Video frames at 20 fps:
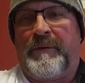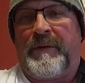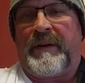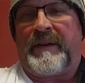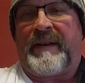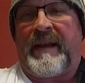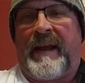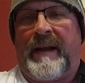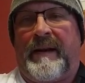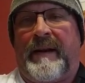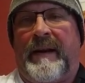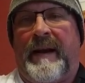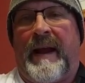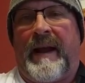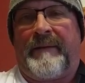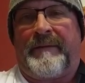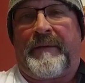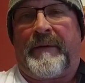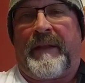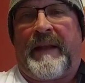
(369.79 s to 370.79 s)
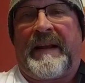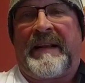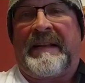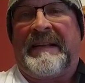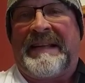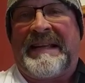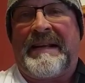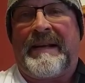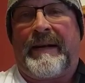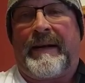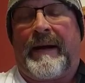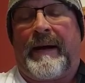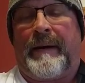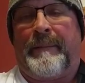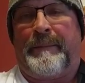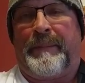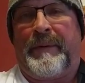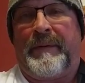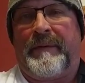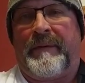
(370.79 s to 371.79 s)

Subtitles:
the tendon after they clean it up.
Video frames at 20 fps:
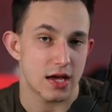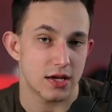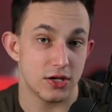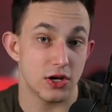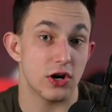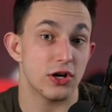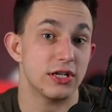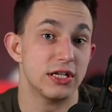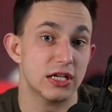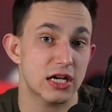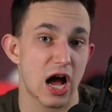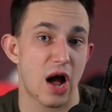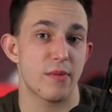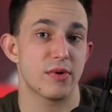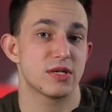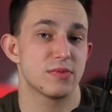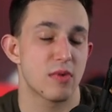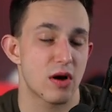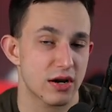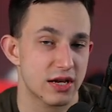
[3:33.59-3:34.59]
You're an
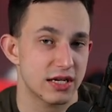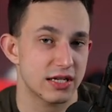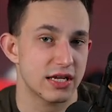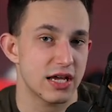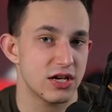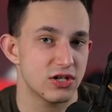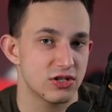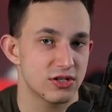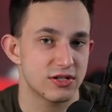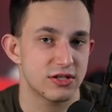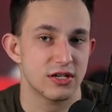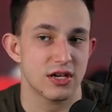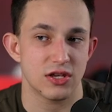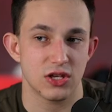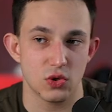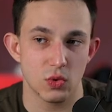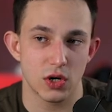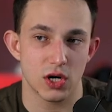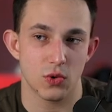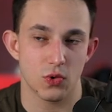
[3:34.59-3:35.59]
e-commerce marketing agency
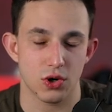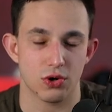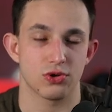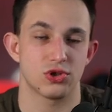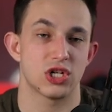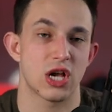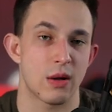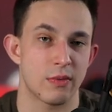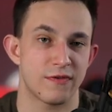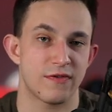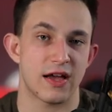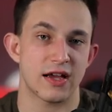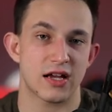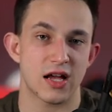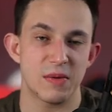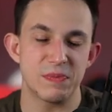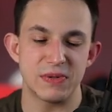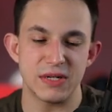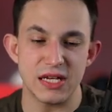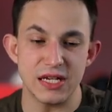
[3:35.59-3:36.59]
and you want to work with Shopify
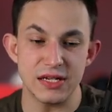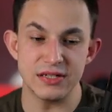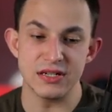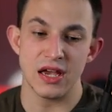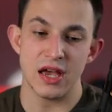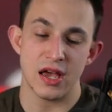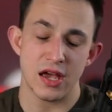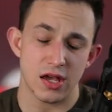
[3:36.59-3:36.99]
companies,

----------

▸ Brief: Omit each image and transcribe the remaining records word for word.

▸ Completed task:
Video frames at 20 fps:
(369.79 s to 370.79 s)
(370.79 s to 371.79 s)

Subtitles:
the tendon after they clean it up.
Video frames at 20 fps:
[3:33.59-3:34.59]
You're an
[3:34.59-3:35.59]
e-commerce marketing agency
[3:35.59-3:36.59]
and you want to work with Shopify
[3:36.59-3:36.99]
companies,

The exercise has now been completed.